## Task prompt
Each entry is to be given again precisely, and no picture may be carried over.

Collected data
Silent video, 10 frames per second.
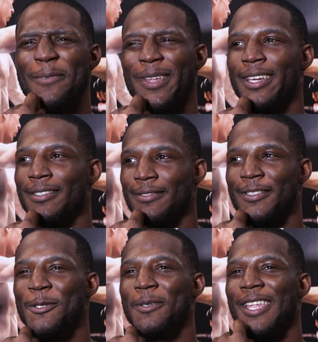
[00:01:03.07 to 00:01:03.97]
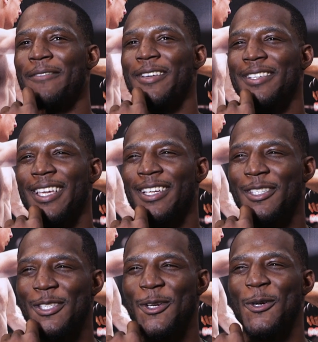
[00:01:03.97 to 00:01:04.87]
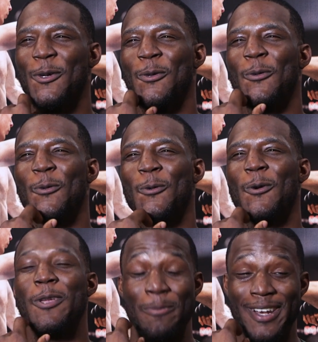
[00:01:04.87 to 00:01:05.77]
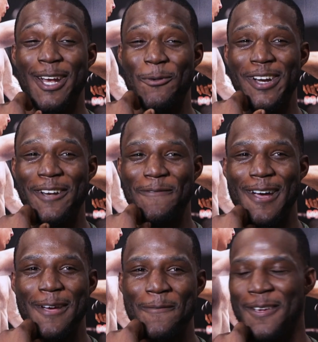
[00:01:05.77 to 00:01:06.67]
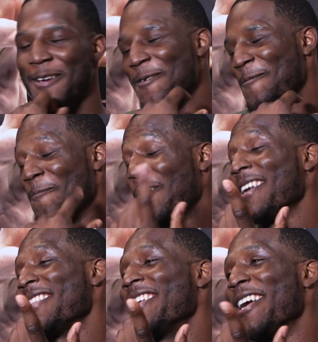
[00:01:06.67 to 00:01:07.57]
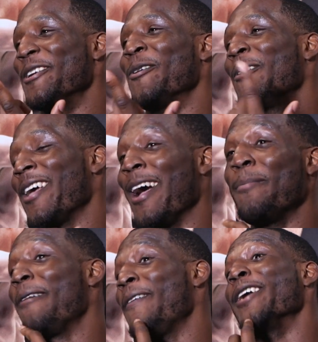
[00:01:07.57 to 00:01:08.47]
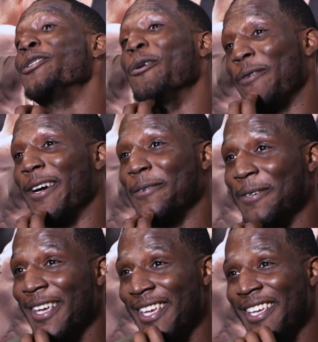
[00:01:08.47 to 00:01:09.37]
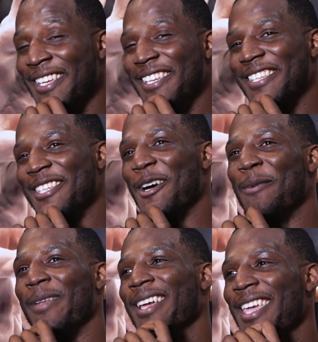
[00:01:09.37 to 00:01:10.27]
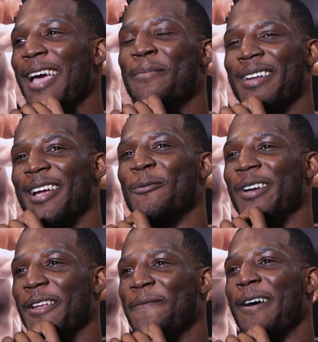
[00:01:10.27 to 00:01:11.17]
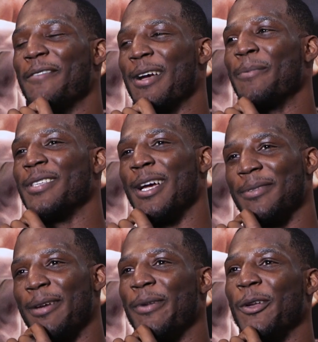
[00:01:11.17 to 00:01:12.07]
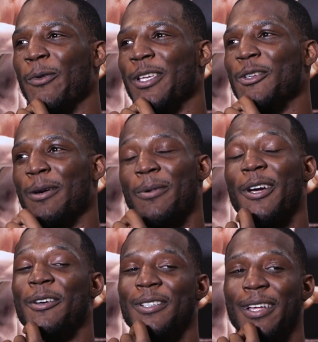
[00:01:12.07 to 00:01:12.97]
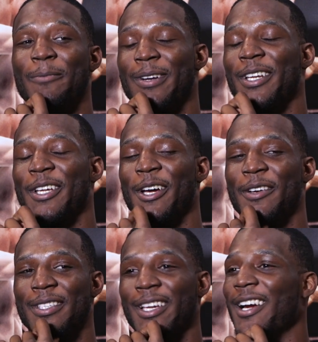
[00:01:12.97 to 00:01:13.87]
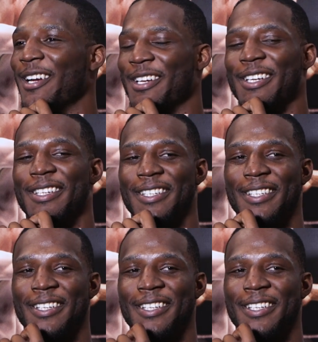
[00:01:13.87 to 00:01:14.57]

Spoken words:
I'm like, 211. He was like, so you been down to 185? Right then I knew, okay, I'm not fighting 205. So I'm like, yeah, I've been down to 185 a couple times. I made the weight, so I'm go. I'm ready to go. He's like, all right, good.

## Solution for this problem
Silent video, 10 frames per second.
[00:01:03.07 to 00:01:03.97]
[00:01:03.97 to 00:01:04.87]
[00:01:04.87 to 00:01:05.77]
[00:01:05.77 to 00:01:06.67]
[00:01:06.67 to 00:01:07.57]
[00:01:07.57 to 00:01:08.47]
[00:01:08.47 to 00:01:09.37]
[00:01:09.37 to 00:01:10.27]
[00:01:10.27 to 00:01:11.17]
[00:01:11.17 to 00:01:12.07]
[00:01:12.07 to 00:01:12.97]
[00:01:12.97 to 00:01:13.87]
[00:01:13.87 to 00:01:14.57]

Spoken words:
I'm like, 211. He was like, so you been down to 185? Right then I knew, okay, I'm not fighting 205. So I'm like, yeah, I've been down to 185 a couple times. I made the weight, so I'm go. I'm ready to go. He's like, all right, good.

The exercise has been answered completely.